It would have been the retroactive pinnacle of Wilderness Years, taking its two Doctors with such different characterizations and pitting them against each other. It also … doesn't make a ton of sense. Even taking into account the timey-wimey memory effects of a multi-Doctor event, how could such a dramatic character arc for the Seventh Doctor possibly come and go without the Eighth Doctor – his future self – having any idea?
This question keeps coming up in Doctor Who, and every time the answer feels contrived. Steven Hall would have solved it for Fifty-Fifty by introducing a "Temporal Wish" that allows parts of history to be rewritten without timeline damage. Elsewhere, Big Finish has resorted to hand-waving: every story where characters meet out-of-order has to involve an ad hoc disguise, a memory wipe, or a promise from one of the characters that next time they'll pretend not to have met (🥴). And don't even get me started on "season 6b"!

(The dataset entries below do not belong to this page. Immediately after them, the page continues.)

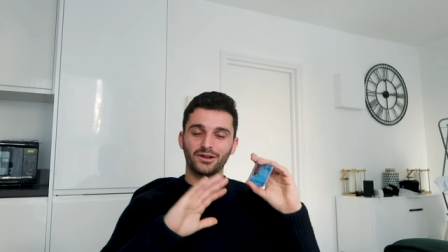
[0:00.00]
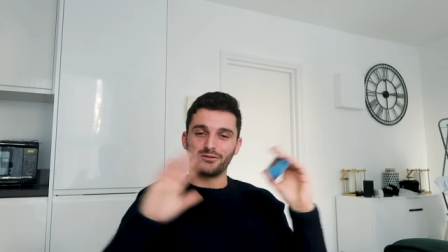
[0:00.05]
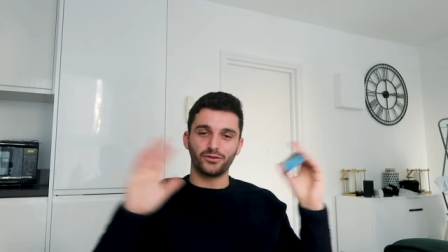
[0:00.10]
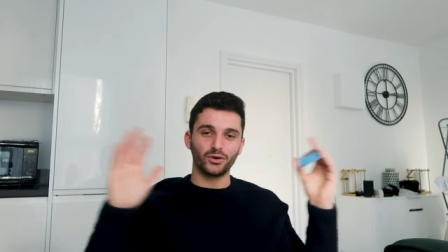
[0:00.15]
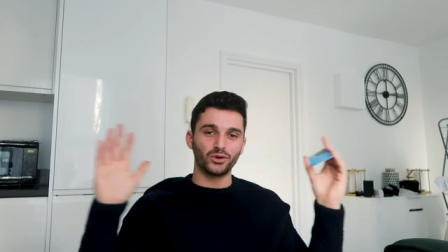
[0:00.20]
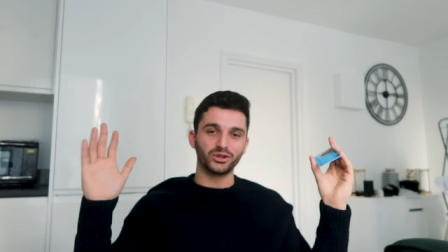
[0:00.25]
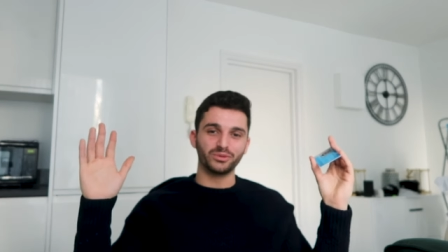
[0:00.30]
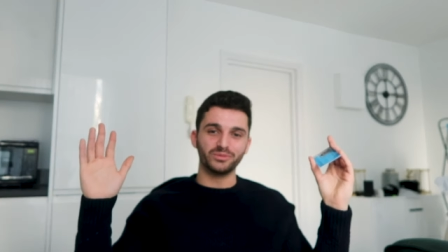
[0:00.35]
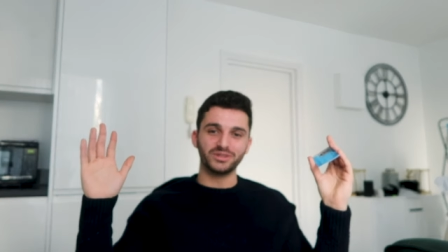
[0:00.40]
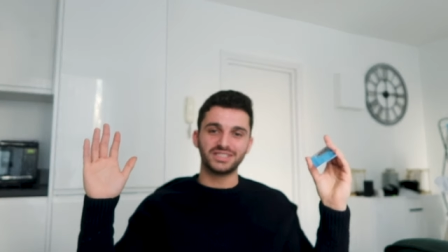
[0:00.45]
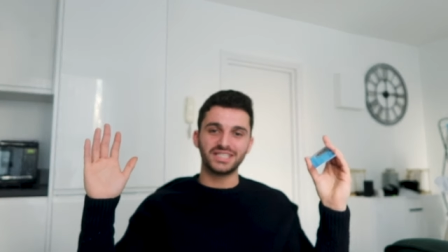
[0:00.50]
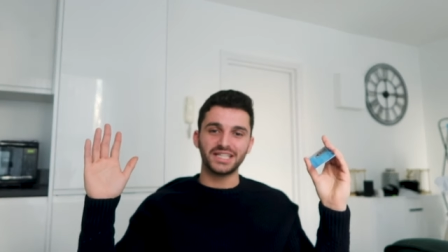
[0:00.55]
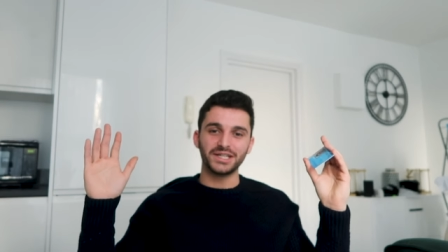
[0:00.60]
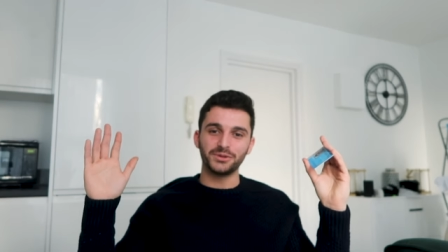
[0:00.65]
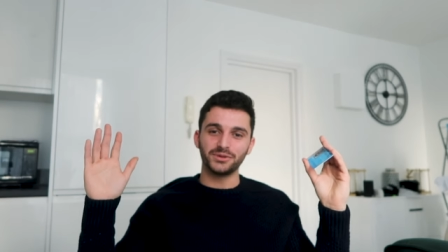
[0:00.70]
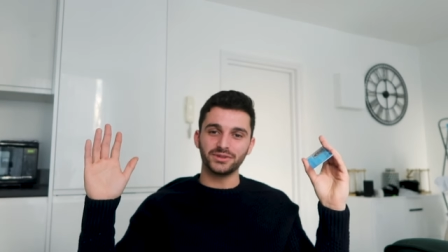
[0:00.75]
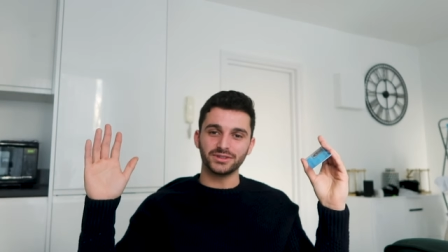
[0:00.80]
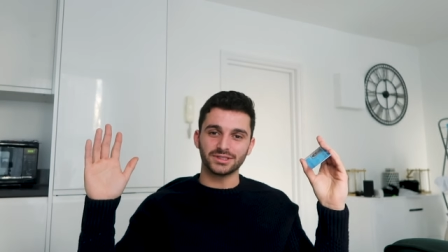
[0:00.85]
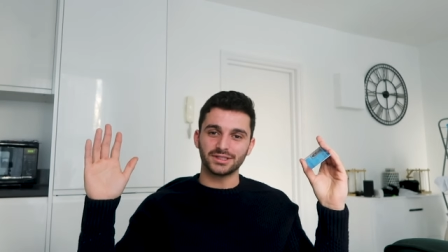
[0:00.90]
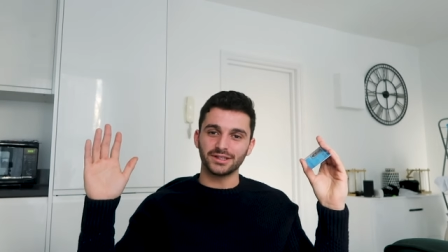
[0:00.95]
of all the
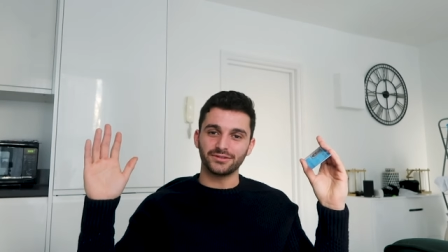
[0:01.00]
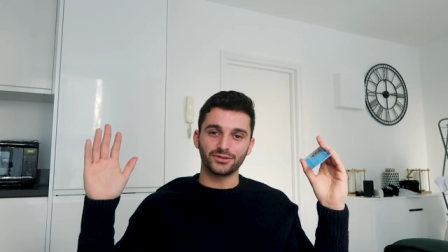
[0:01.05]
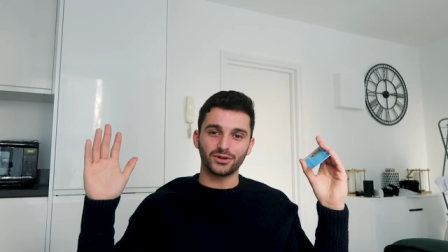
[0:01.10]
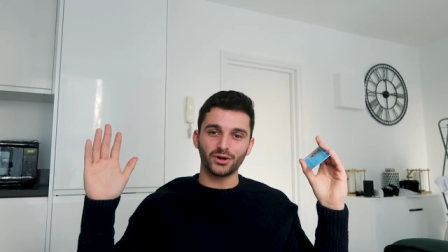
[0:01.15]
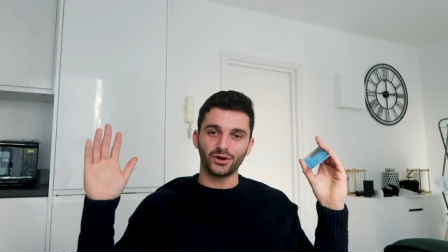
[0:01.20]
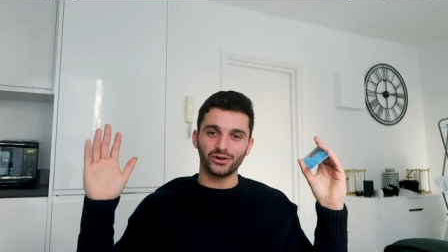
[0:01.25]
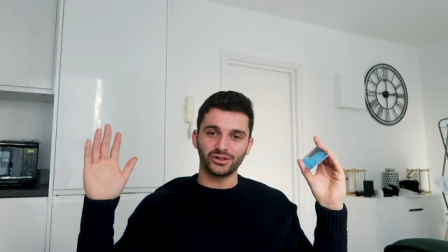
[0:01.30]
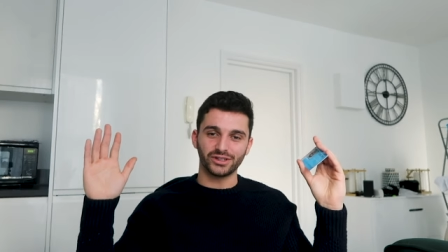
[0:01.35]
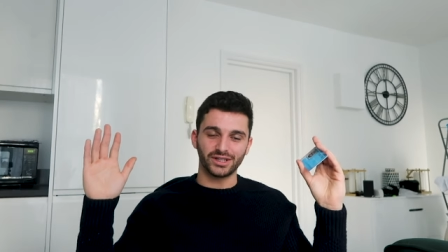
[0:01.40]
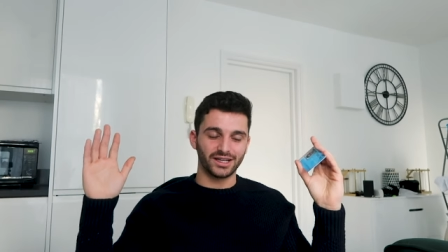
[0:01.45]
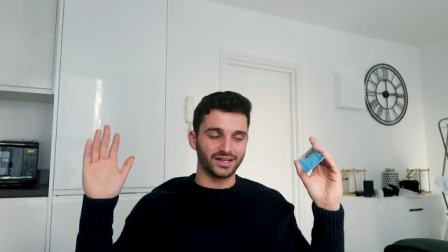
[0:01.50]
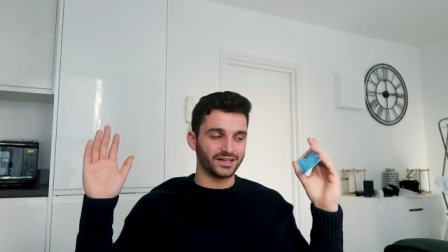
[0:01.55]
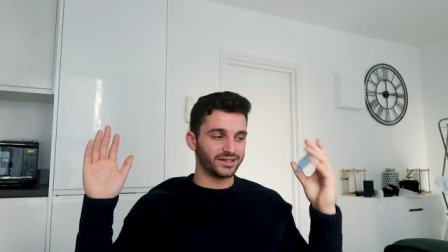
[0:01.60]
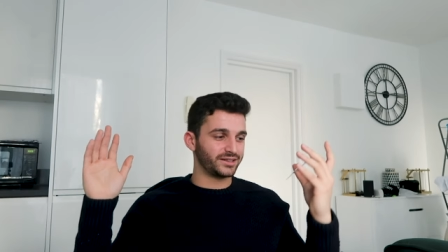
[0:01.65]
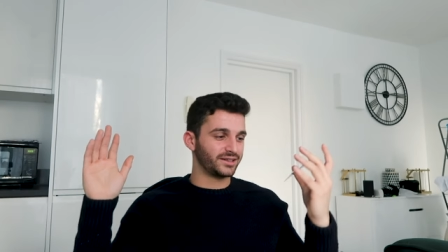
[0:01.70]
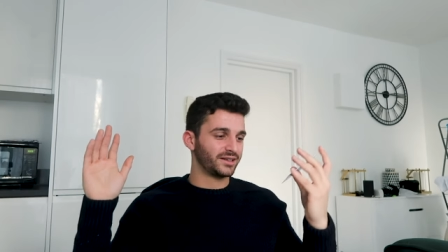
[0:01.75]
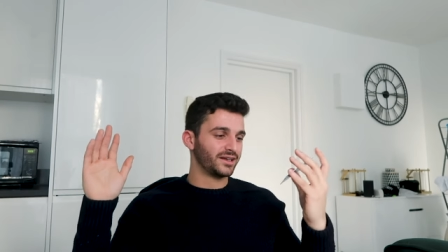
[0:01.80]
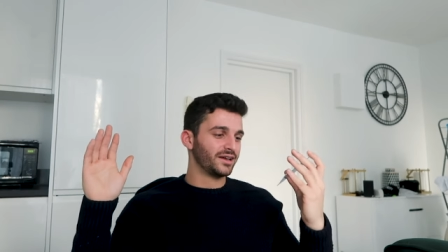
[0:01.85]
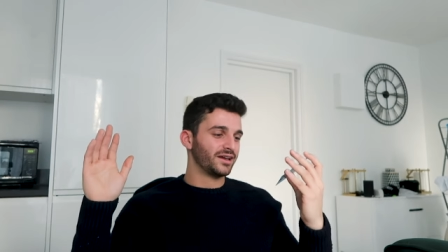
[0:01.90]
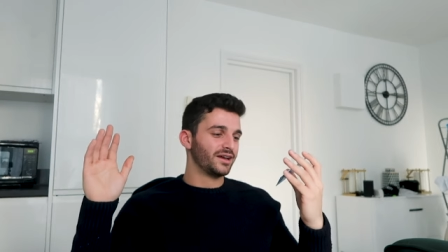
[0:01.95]
materials they've got
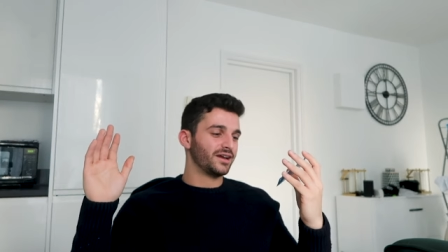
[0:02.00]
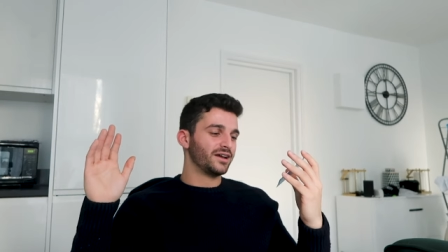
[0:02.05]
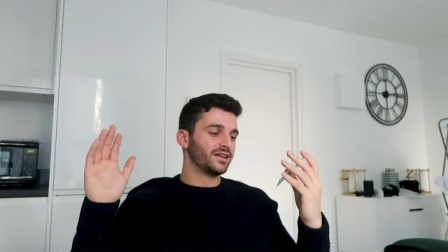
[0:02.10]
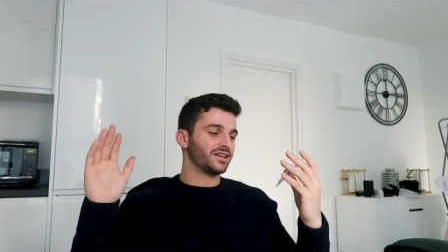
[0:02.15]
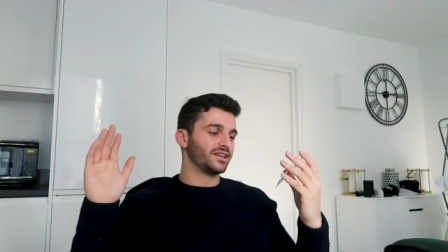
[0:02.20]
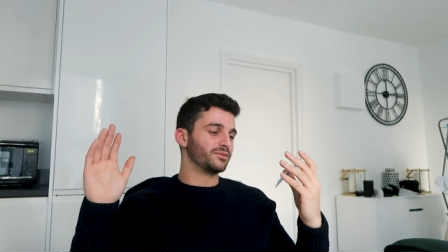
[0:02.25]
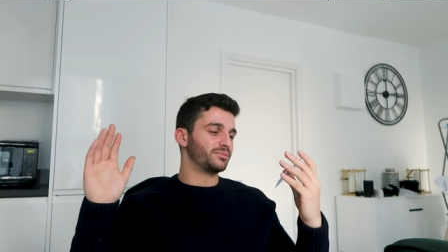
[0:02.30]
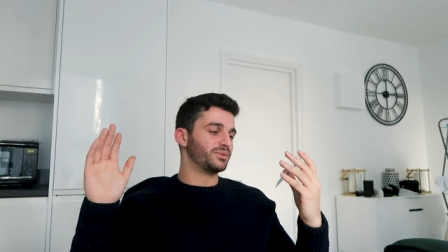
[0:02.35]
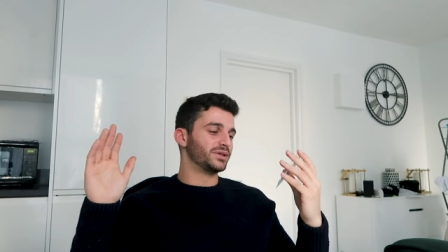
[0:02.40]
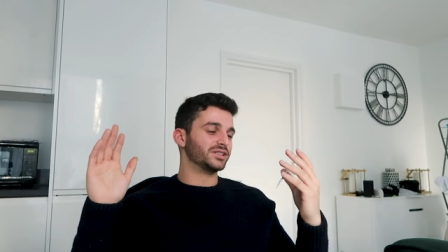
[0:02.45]
online. They've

In what Ingiga cleverly calls Doctor Who: The Return, RTD faced the same question. What if we had more Tenth Doctor stories, not squeezed into any of the well-trodden gaps in his timeline but set after The End of Time – genuinely new stories, taking the character places that it never would've made sense for him to go (such as therapy)?
RTD answered this question twice. Once the regular way, the ad hoc way: David Tennant's contrived return at the end of The Power of the Doctor. And then, emboldened by the Power of the Showrunner, he solved it again – and he solved it for every story, now and forever.
I think down the timeline, they all separated. They all went like that. All the Doctors came back to life with their individual TARDISes. The gift of the Toymaker. And they're all out there traveling around in what I'm calling the Doctorverse. It's the Doctorverse. And I want to create a future in which Sylvester McCoy, he can survive and have an adventure. Because one of the things about The Star Beast is, to get you back and Catherine, we had to jump through so many hoops. Which is great story, but it's like, why can't you just arrive and step out the TARDIS? […] Because this is exactly what Big Finish does. It's exactly what everyone does in their imagination. […] It's time to just kind of open it up and say, they're all out there now.
Or as he put it a different time,
Doctors galore, with infinite possibilities. All Doctors exist. All stories are true.
Gig's latest piece rightly dismisses the "Flowchart" theory of bigeneration, but frankly, I think the fiddly stuff about "fix" vs "fixed" etc. is a red herring. The simple fact is that if Fourteen's post-Giggle memories flow backwards into Fifteen – if Seven's post-TV Movie memories flow backwards into Eight – bigeneration wouldn't solve the Fifty-Fifty problem.
Yes, RTD tries to have his cake and eat it too. In the dream logic of The Giggle, "emotional healing" is a mysterious essence that can be transferred through time independently of memories, just as incinerated roads can magically heal themselves in The Star Beast. But in terms of what RTD's trying to accomplish, in terms of what bigeneration is, I think it's okay to take him at his word.
Speaking of words, the leak called it "bi-regeneration", and even after the episode aired, much of the internet followed suit. But that's not what it's called. It's just bigeneration: not a type of regeneration, an alternative. And indeed, now we have this option – now we have Fourteen, not just Ten – why would we ever go back to playing the timeline-squeezing game? If Big Finish officially untethered itself from the past Doctors' timelines and, say, freed Eight from his interminable death march – would anyone miss it?
Lawrence Miles certainly didn't think so when he advocated a similar untethering 24 years ago.
When you watched Doctor Who as a kid, it kind of lost some of its edge from the start, because you knew for a fact how things were going to turn out. […] I've always felt that the Missing Adventures… or PDAs, or whatever you want to call them… have got a similar problem. The Doctor can't die [or go to therapy – n8.] We know the future, it's not even an issue. That was why I did what I did in Interference. Even if they don't like it, I hope people realize there's a purpose behind it all. It's suppose to justify the existence of the PDAs. From that point on, you can never be sure what the outcome's going to be.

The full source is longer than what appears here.